On Monday morning, I went into the day labor office, and was immediately sent out to a place that processes linens and floor mats.I wasn't really paying close attention to the fact that other people in the office had already refused to be placed there.I thought that they were just lazy, but I wanted to get out to work, So I signed up and went. What it turned out that they wanted to avoid was that there were a number of people working there, and even some of the managers, who were deeply involved in that church I'd just attended the day before. Moreover, they were not the least bit shy about suggesting that I should go visit that church.

I never made any declaration of my religion when I got to that job placement.In fact, I never do.I try to follow a simple rule in the workplace.It's that old adage that anyone who has ever taken a creative writing class would know: "Show me, don't tell me." So I just went about my work and, at the end of the week, the place offered me a full time position, which I eagerly accepted, having just come off of a seven month long temporary job at a grocery warehouse, and being unemployed for all of about two days. In retrospect, it turned out to be the most toxic work environment I'd ever been in.I don't even really want to think about it right now. But being uninclined to attend the same church as management did, I just never seemed to fit in there, and was never convinced that it was not because of that tendency. In fact, I'd likely have fit in better if I'd not been going to any church at all.On top of all that, it was a unionized shop, and I wasn't willing to accept the union as my church either, insisting instead on thinking about workplace matters using my own intellect rather than being led around by the nose by a shop steward. So I really didn't fit into that side of the equation either.In all, it was a rough eighteen month stretch, and I was nothing so much as extremely relieved when it came to an end.

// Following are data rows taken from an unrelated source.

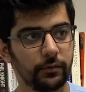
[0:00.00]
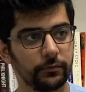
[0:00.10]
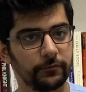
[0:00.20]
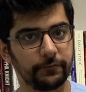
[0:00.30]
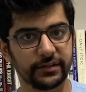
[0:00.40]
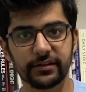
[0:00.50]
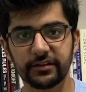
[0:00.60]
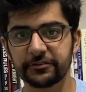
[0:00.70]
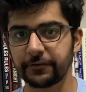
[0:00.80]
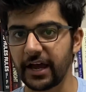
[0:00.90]
Now, whether
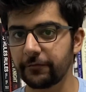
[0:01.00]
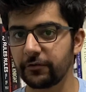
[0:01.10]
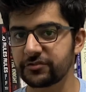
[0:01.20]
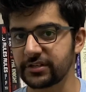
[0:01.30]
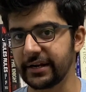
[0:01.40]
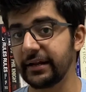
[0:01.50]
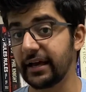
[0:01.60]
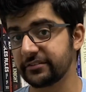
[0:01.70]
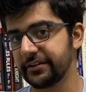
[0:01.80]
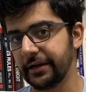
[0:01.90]
this fire was started
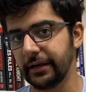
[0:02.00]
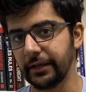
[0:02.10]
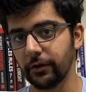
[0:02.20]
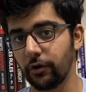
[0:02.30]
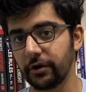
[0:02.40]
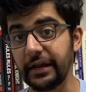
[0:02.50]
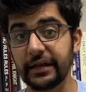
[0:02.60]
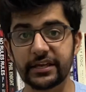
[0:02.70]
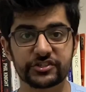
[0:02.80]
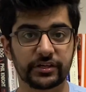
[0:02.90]
accidentally or
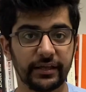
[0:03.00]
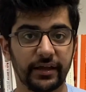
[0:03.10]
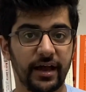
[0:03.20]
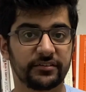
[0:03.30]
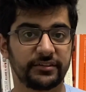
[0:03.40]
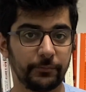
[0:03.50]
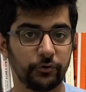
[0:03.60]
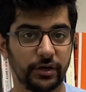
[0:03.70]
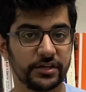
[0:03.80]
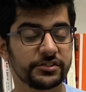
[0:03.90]
intentionally as
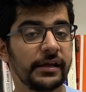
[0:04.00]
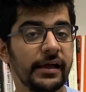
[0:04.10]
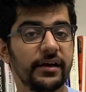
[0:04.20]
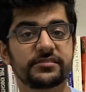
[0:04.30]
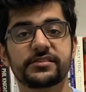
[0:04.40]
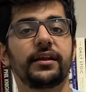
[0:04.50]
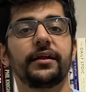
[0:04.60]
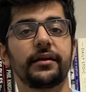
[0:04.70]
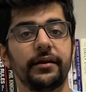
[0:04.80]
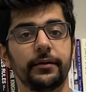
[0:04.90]
sabotage is still
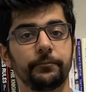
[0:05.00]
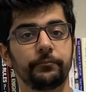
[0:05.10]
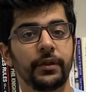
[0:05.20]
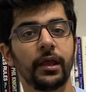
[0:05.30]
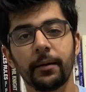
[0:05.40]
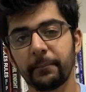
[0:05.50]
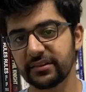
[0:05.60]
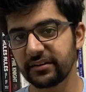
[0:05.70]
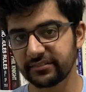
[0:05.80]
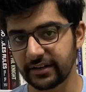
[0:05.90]
unclear.
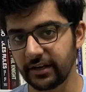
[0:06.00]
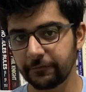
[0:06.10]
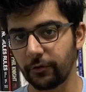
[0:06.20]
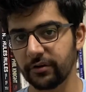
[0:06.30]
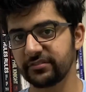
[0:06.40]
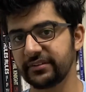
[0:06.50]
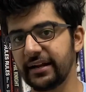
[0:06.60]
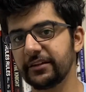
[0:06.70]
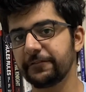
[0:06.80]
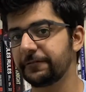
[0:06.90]
But the result was
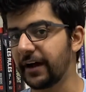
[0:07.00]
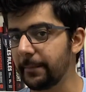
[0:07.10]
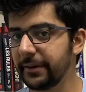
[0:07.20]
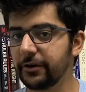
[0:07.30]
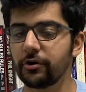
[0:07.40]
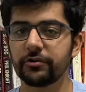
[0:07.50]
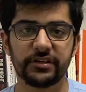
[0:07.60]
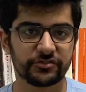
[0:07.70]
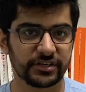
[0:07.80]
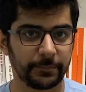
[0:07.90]
that the fab did not
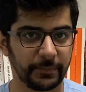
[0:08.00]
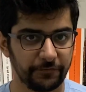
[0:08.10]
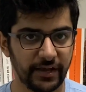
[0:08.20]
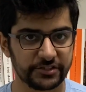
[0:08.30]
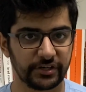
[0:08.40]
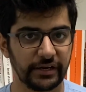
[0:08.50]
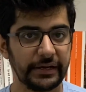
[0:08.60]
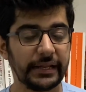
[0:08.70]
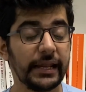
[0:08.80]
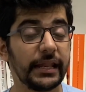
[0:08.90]
restart manufacturing
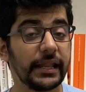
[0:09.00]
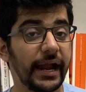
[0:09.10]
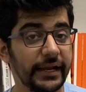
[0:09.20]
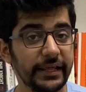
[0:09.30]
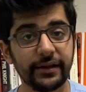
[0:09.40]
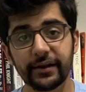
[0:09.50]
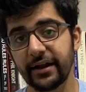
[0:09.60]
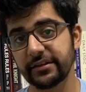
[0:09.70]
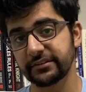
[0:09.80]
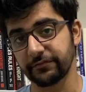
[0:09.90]
until
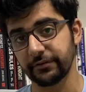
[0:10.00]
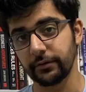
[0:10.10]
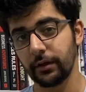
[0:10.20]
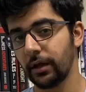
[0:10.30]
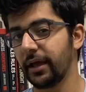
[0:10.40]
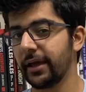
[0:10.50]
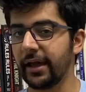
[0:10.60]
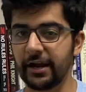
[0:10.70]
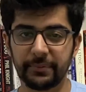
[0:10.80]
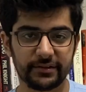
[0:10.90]
1997,
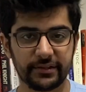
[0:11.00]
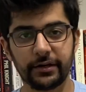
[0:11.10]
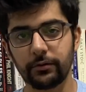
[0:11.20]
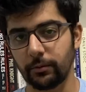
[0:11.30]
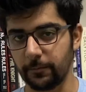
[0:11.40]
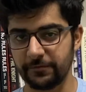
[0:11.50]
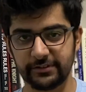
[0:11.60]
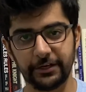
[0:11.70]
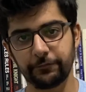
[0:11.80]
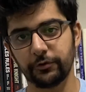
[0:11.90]
and by then,
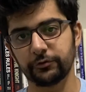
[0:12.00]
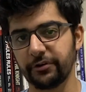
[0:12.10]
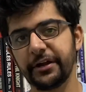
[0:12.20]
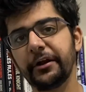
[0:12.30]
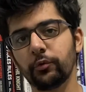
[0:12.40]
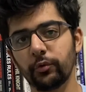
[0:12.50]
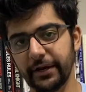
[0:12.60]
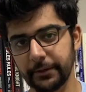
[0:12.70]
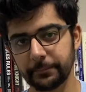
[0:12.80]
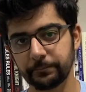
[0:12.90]
obviously, it was already too
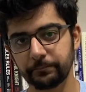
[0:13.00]
late.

The whole concept of church shopping had never been a part of my experience until I came to Calgary.My mother always attended her own church, one as close as she could find to where we lived.And she almost never attended any other church.I think she thinks that it's up to the people in the church to make things work, and she never gave any thought to not doing so. Then ,in Edmonton, I just happened to walk into a church after I became a Christian, and that church became an almost perfect fit. But by the time I got to Calgary, it was just a real challenge finding a good church.In fact, it never really crossed my mind that this was likely closer to what happens to most people looking for a church, either for the first time, or when coming to a new town. So I just set aside the actual attendance of services for awhile. And as of today,mid February 2006, that's where I find myself.Really, I guess it's just a convenient excuse for not trying  to fit in better.